I movimenti di una flottiglia russa nelle acque del Tirreno, a breve distanza dalle coste sarde dell’Ogliastra, sono sotto stretto monitoraggio da parte delle forze italiane. La formazione, composta dal cacciatorpediniere Severomorsk, dalla petroliera Kama e dal cargo Sparta IV, nota per essere una cosiddetta "nave fantasma" adibita a carichi particolarmente delicati, è seguita da una fregata della Marina Militare italiana e da un aereo ATR 72MP dell’Aeronautica nell’ambito dell’operazione Mediterraneo Sicuro.

Le unità, transitando dal Canale di Sicilia, hanno deviato dal consueto percorso verso lo Stretto di Gibilterra e da ieri navigano avanti e indietro in acque internazionali, senza mai avvicinarsi ai limiti territoriali italiani.
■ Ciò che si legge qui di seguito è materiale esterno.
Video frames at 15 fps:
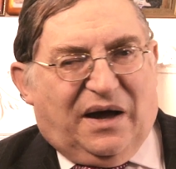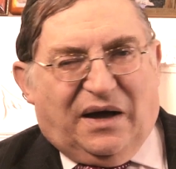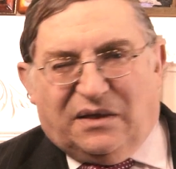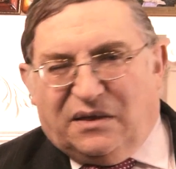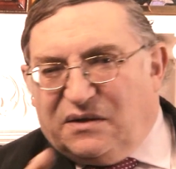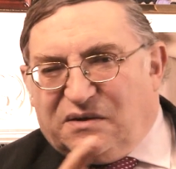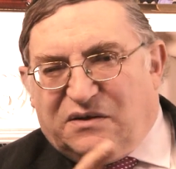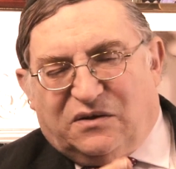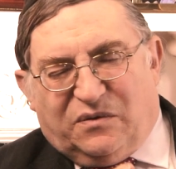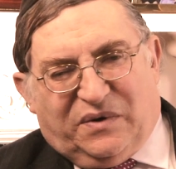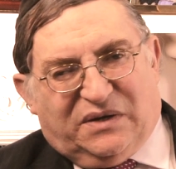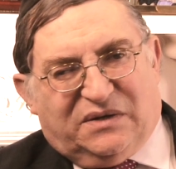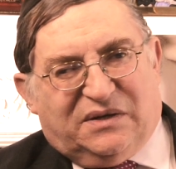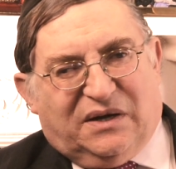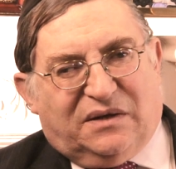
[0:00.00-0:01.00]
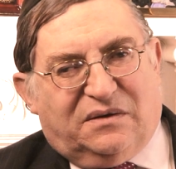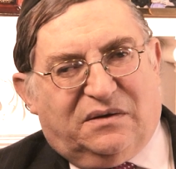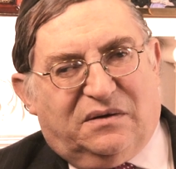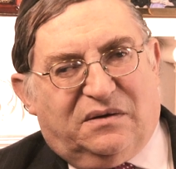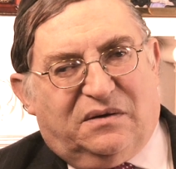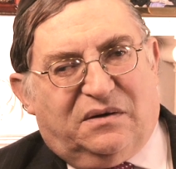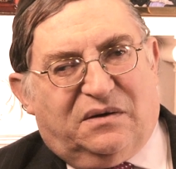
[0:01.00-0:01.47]
And listen to what he said.
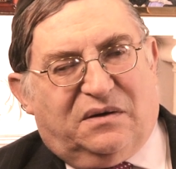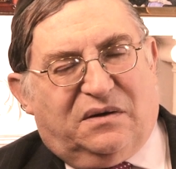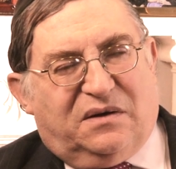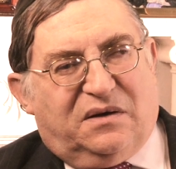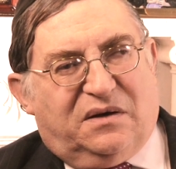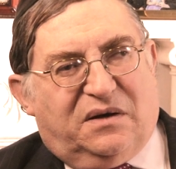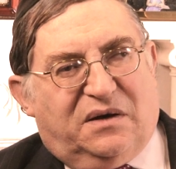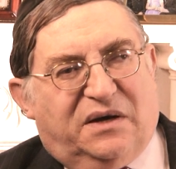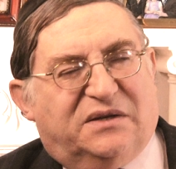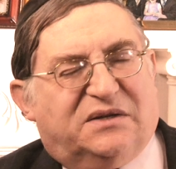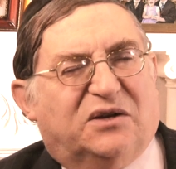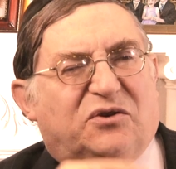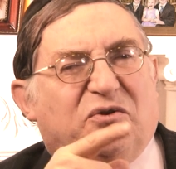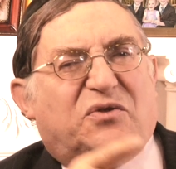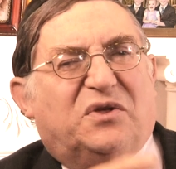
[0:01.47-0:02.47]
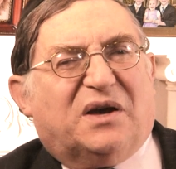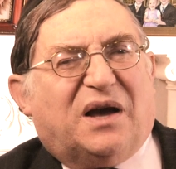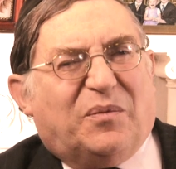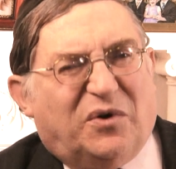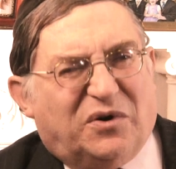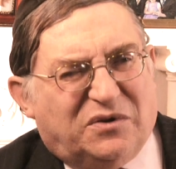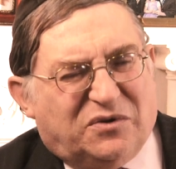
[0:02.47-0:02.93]
He said, you think
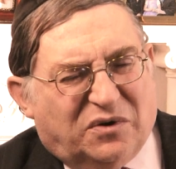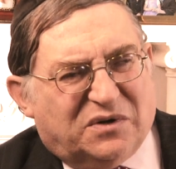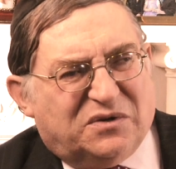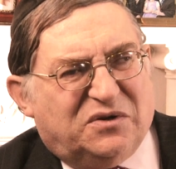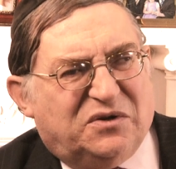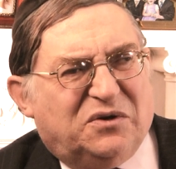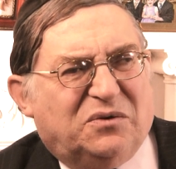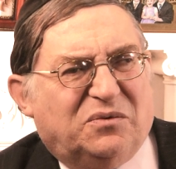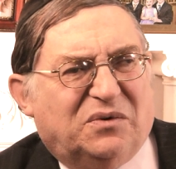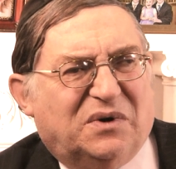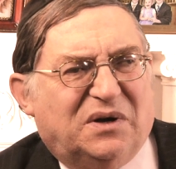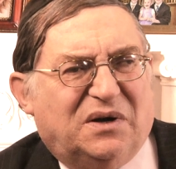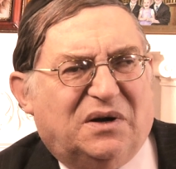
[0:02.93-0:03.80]
I'm only talking to you?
È stato escluso che i movimenti insoliti siano legati al meteo, date le condizioni del mare sufficientemente buone per un'imbarcazione di queste dimensioni. In origine, alla flottiglia partecipava anche il sommergibile classe Kilo Krasnodar.

La navigazione dei mezzi russi era già stata seguita la settimana scorsa dalla nave italiana Virginio Fasan, parte dello Standing Maritime Group 2 della Nato. Non è la prima volta che unità russe, presenti stabilmente nel Mediterraneo, transitano vicino alle coste italiane: pur muovendosi sempre in acque internazionali, i loro spostamenti sono costantemente monitorati sia dalle forze Nato sia da quelle italiane, garantendo una sorveglianza continua e dettagliata.